Like all the best pop culture monstrosities, Eurovision is the blend of the absolute naff and deeply political. While everyone is singing about wanting you tonight or bland messages of unity, the base level of nationalism on display is vicious. Of course, this is the perspective of an outsider. The United States doesn’t have any kind of similar contest, so part of the appeal for us the novelty (and learning a little bit about European countries and their pop music). To get some perspective on what it’s like to live in a country that does participate, I asked Kotaku’s Luke Plunkett.

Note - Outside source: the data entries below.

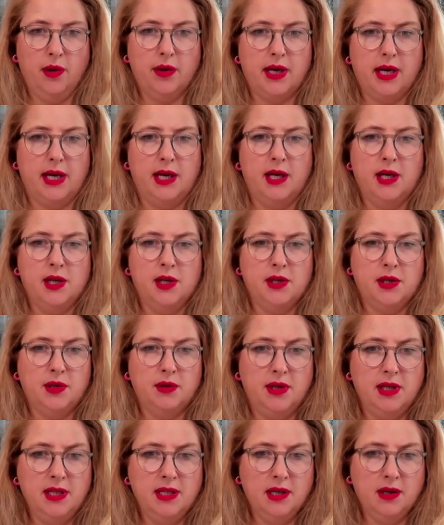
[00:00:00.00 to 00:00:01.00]
Okay, so
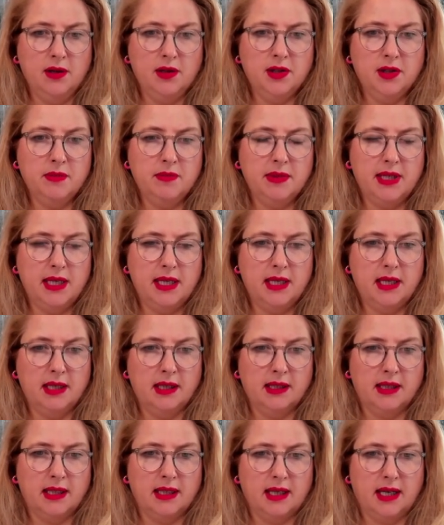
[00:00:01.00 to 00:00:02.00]
these are some data
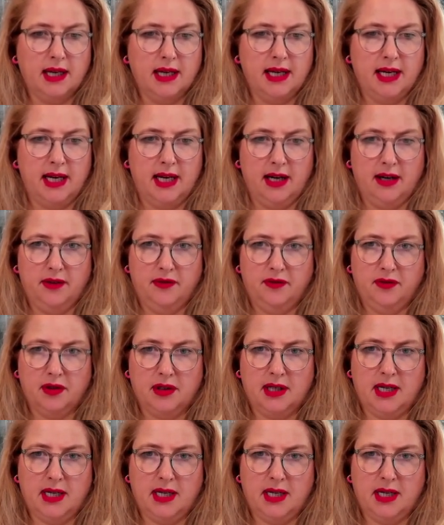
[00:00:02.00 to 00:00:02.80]
that I have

“I’m probably the least qualified person to talk about what it’s like to be in Eurovision, since Australia’s entrance into the competition has been so late (we only started in 2015), but whatever, I’m all we’ve got,” he said. “It’s weird! Growing up, Eurovision felt like something alien, a parallel comic book universe where pop music was broken, but also beautiful. Now that we’re part of it, I don’t think that’s changed; if anything it’s just increased media coverage of the shows, especially the ‘playoffs’ that people normally overlooked. I just wished we’d stop sending actual talented artists and started sending the weird shit.”

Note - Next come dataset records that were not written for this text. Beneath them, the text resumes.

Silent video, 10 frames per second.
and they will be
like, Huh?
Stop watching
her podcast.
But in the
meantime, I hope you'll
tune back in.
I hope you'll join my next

To wit, Australia’s entry this year is a total bop, but it won’t win. They’re Australian, it would be unprecedented—it just won’t happen. I long for the year they give up and send a comedian farting into a mic or something.
But there are plenty of other absurd entries to root for at tomorrow’s ceremony. In particular, I love Romania’s entry, “Yodel It!” which features some weird sing talking and a yodeled chorus. This is not an irony fave. I legitimately love this.
I also like the child cosplaying as Gary Newman that Bulgaria sent, although ballads aren’t quite my thing.
Azerbaijan’s entry is a bit of a snoozer, though they make up for it with a completely unexplained man in a jet black horse mask that sits on top of a ladder during their live performance. He’s got nothing to do with the song. He’s just kinda there.
Bizarrely, this year’s front runner, according to The New York Times, is Italy’s entry, “Occidentali’s Karma.” It’s a song about how stupid it is when Westerners get obsessed with Eastern spiritualism. Sure!
And if that song does win, I will be happy. You see, beyond the glitter and the international conflict, Eurovision is also about disappointment. It’s why Luke is ready for Australia to send the weird shit—that stuff’s entertaining, and beyond some wild cards like Lordi, Europe at large likes safe standards. “Occidentali’s Karma,” is light and fluffy, and the singer dances with a person in a gorilla suit onstage. Better that winning than a snoozefest sung by a Celine Dion wannabe.
Tomorrow’s Eurovision final is slated to begin at 3pm Eastern US Time. Enjoy the ride, but don’t get too attached to anything.